Oh right, that's where you were going with the 10nm comparison....
I wouldn't get too worried about die size comparisons that aren't on the same process. Transistor count is a more accurate gauge of how "high-end" any given product is, though you do have to account for major shifts in architecture, such as Pascal vs Turing that added an enormous amount of extra transistors for RT cores and Tensor cores.
 
IMO 230W is too much for my tastes on a 335 mm2 die.

I'm interested in seeing how well this performs at 150W. If it can run north of 2GHz whilst sipping power, I'll buy one - assuming I can actually buy one.
I wonder what you say about 3070.

I bet performance figures are with SAM
When performance figures are with SAM, AMD explicitly states so.
 
IMO 230W is too much for my tastes on a 335 mm2 die.

I'm interested in seeing how well this performs at 150W. If it can run north of 2GHz whilst sipping power, I'll buy one - assuming I can actually buy one.
agreed
happy I went with the Powercolor 6800 Fighter (non xt), with some undervolting I'm running stock <200W total on my HTPC (great card btw, awesome value in AU/NZ).
 
I wonder what you say about 3070.
Same thing.

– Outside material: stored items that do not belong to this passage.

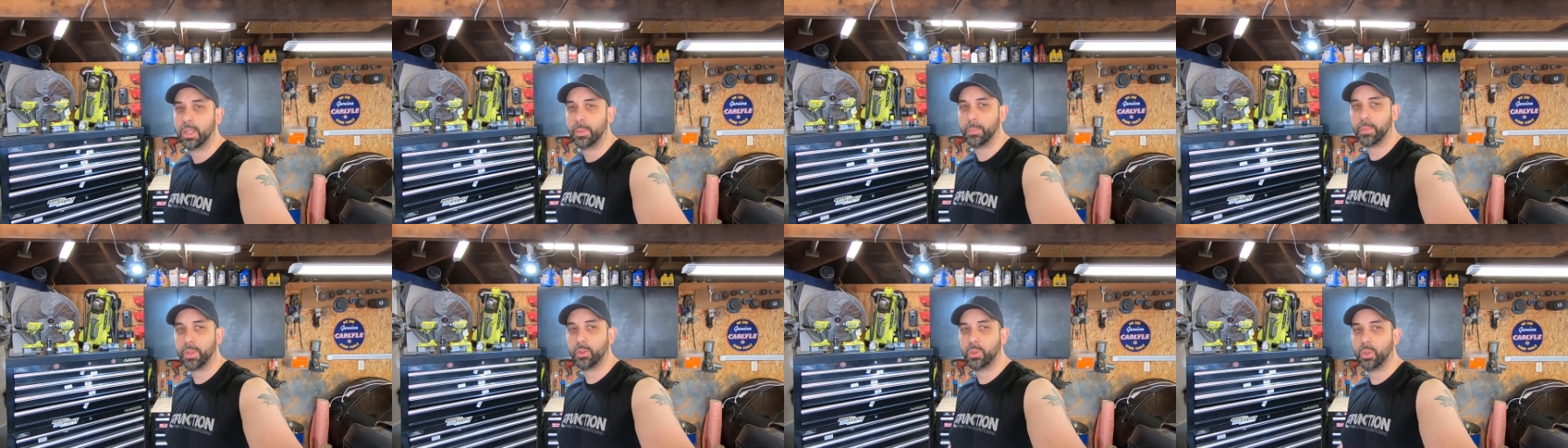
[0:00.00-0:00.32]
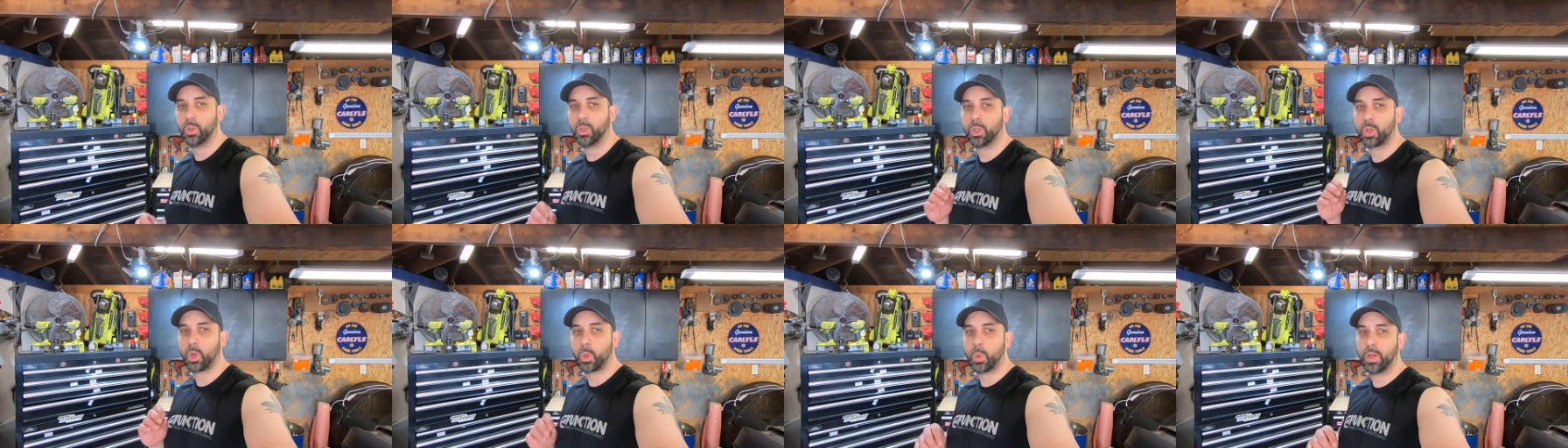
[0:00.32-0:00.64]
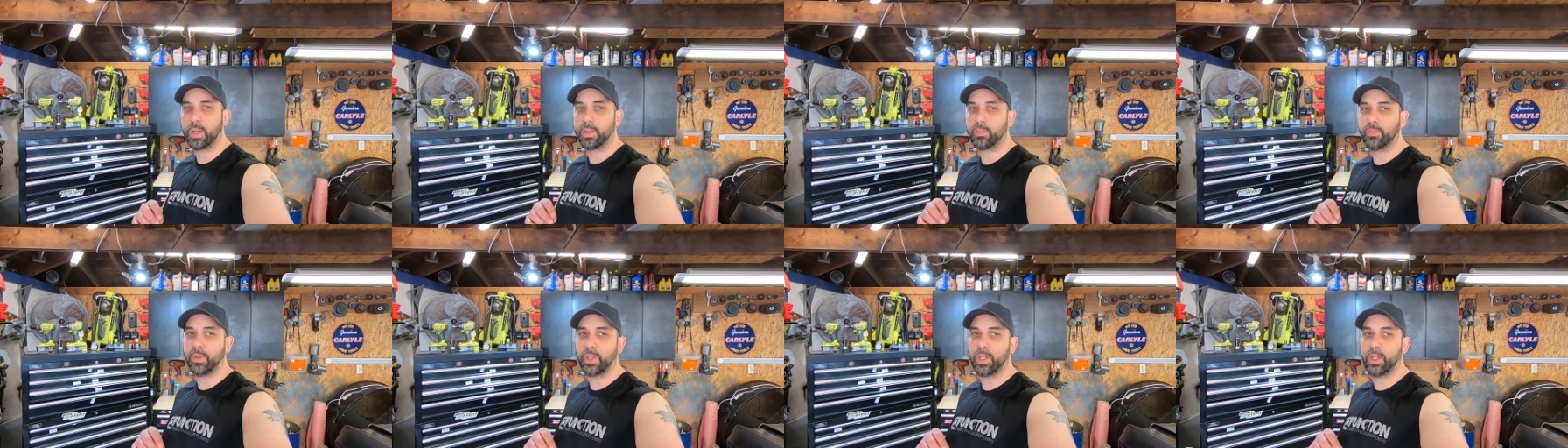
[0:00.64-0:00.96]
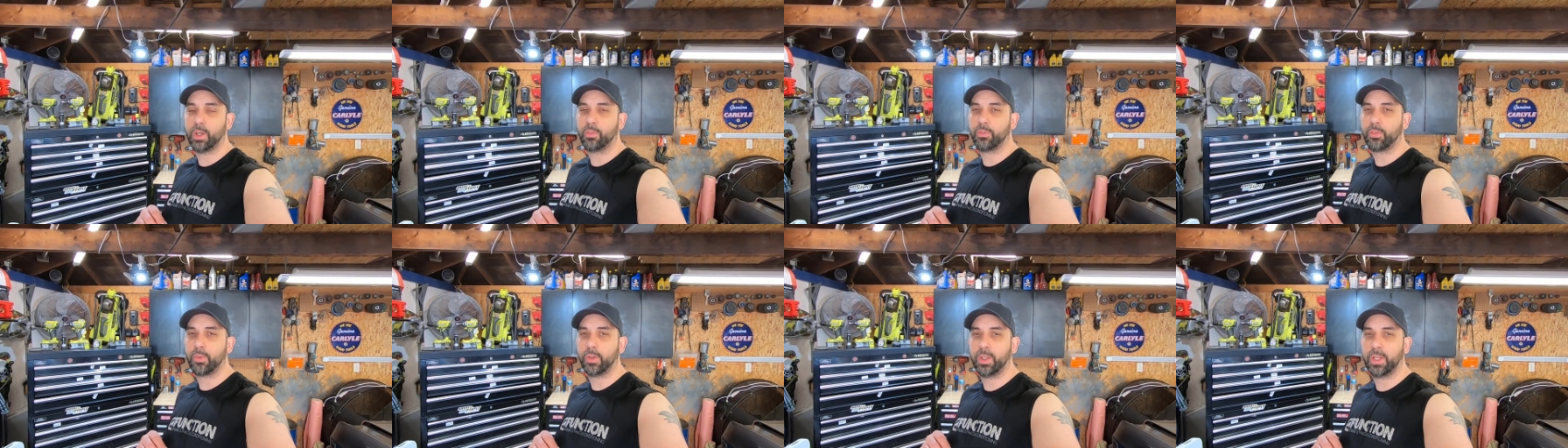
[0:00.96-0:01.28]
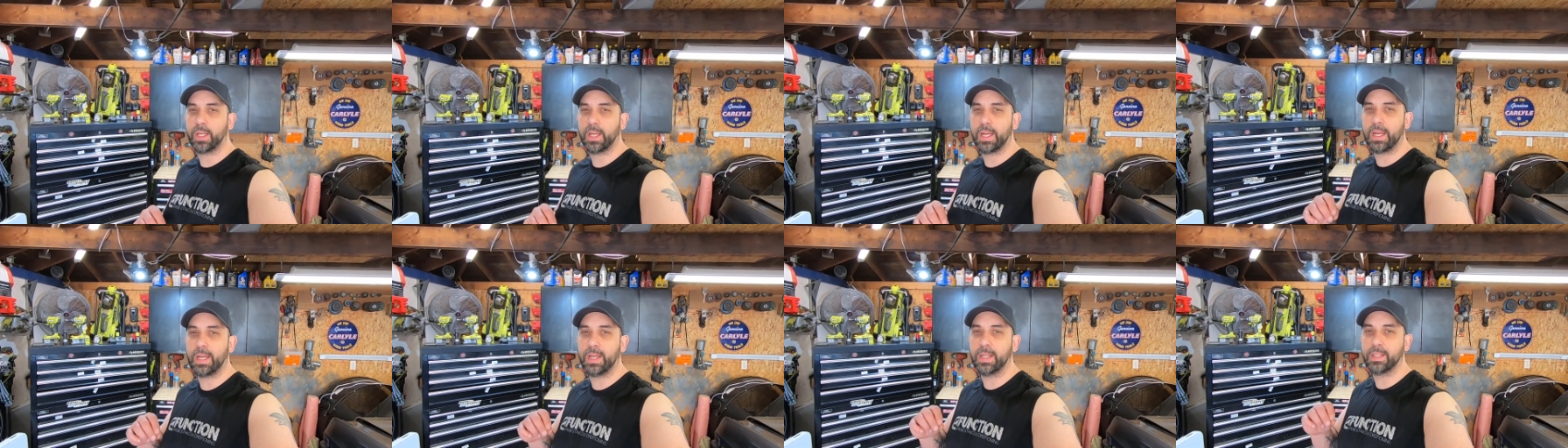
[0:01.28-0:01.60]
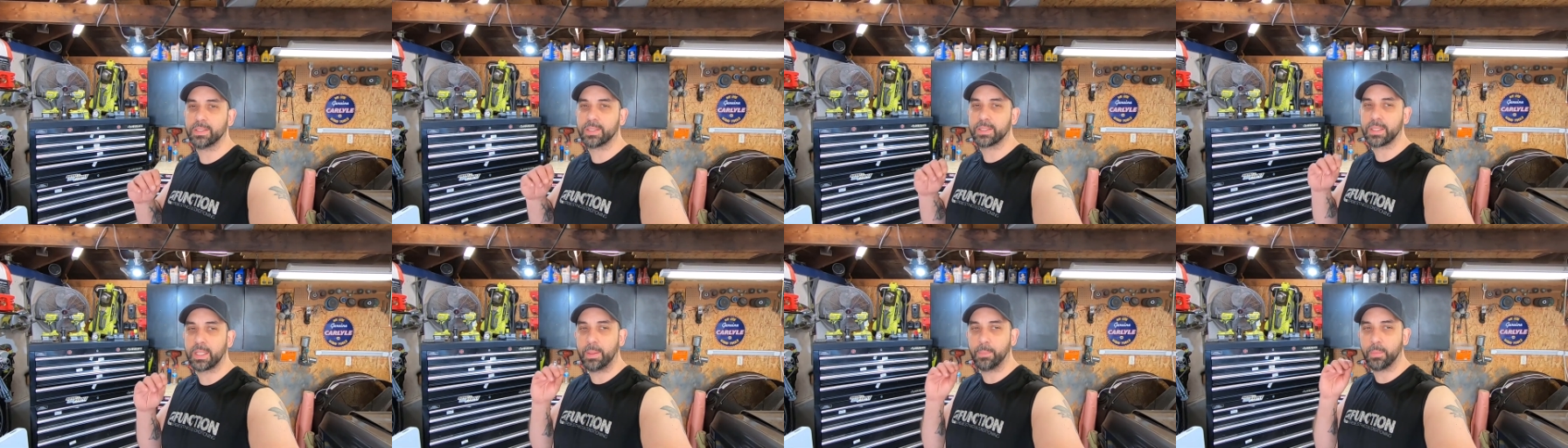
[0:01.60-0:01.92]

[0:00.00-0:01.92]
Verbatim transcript: I'm gonna do a quick video for you guys.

The 3070 actually has a reasonable performance/Watt but I'm simply not interested in >200W cards.
I like my PCs to be small and inaudible, so low power consumption is a pretty high priority for me.

I have plenty of super hot and noisy boxes at work with threadrippers or multiple 2080Ti cards in them but I game and watch movies with speakers, not headphones. I like maximum dynamic range and to hear all of the subtlest, quietest details over the sound of fans whirring.